Stored items:
☆ ☆ ☆ ☆
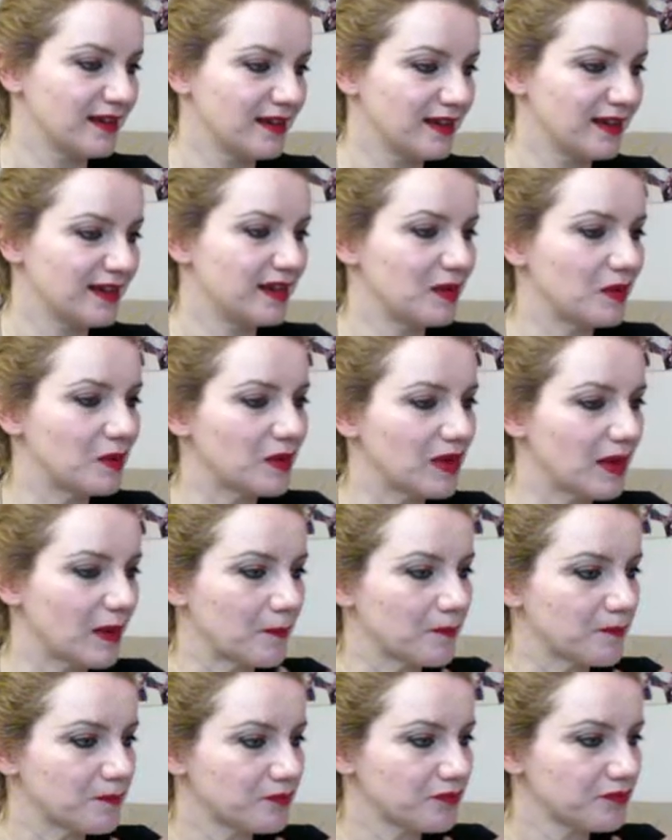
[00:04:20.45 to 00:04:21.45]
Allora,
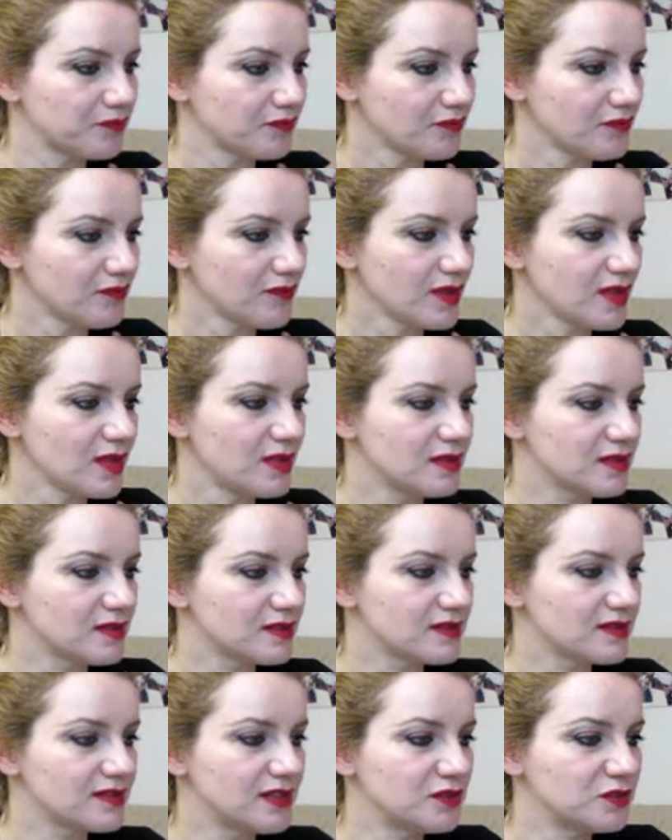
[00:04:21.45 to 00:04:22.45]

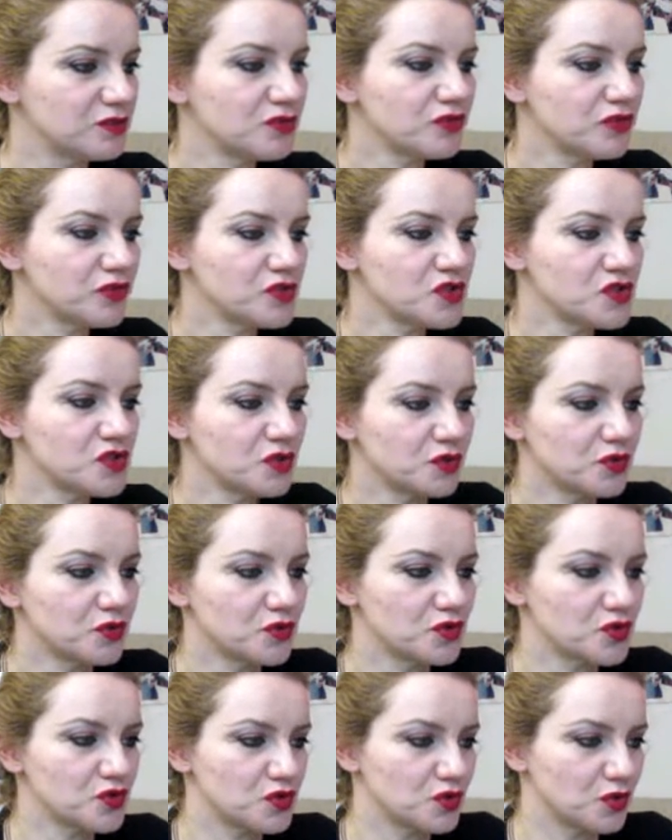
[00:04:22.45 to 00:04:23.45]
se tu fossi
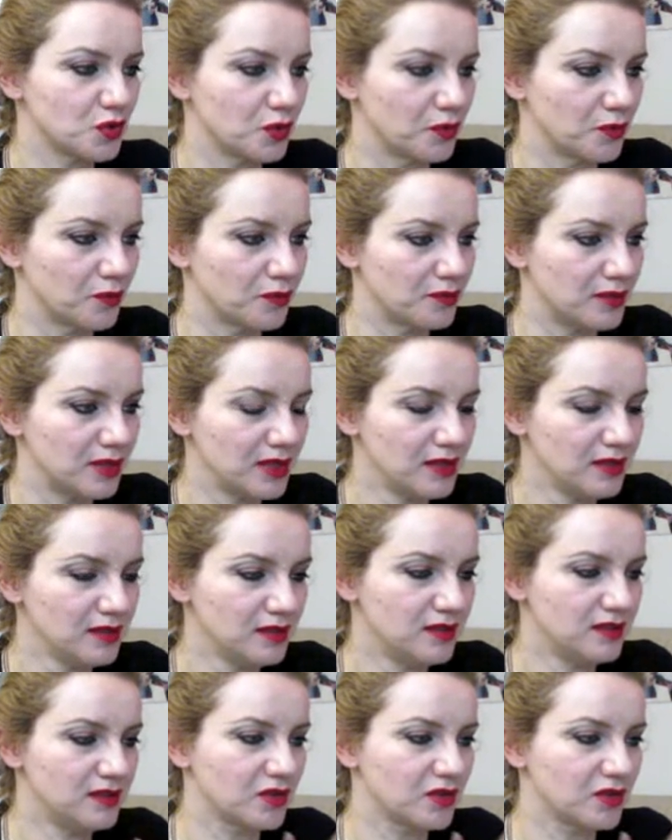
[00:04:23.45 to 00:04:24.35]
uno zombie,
☆ ☆ ☆ ☆
The answer must repeat every record exactly, with all pictures left out.

Answer below:
[00:04:20.45 to 00:04:21.45]
Allora,
[00:04:21.45 to 00:04:22.45]

[00:04:22.45 to 00:04:23.45]
se tu fossi
[00:04:23.45 to 00:04:24.35]
uno zombie,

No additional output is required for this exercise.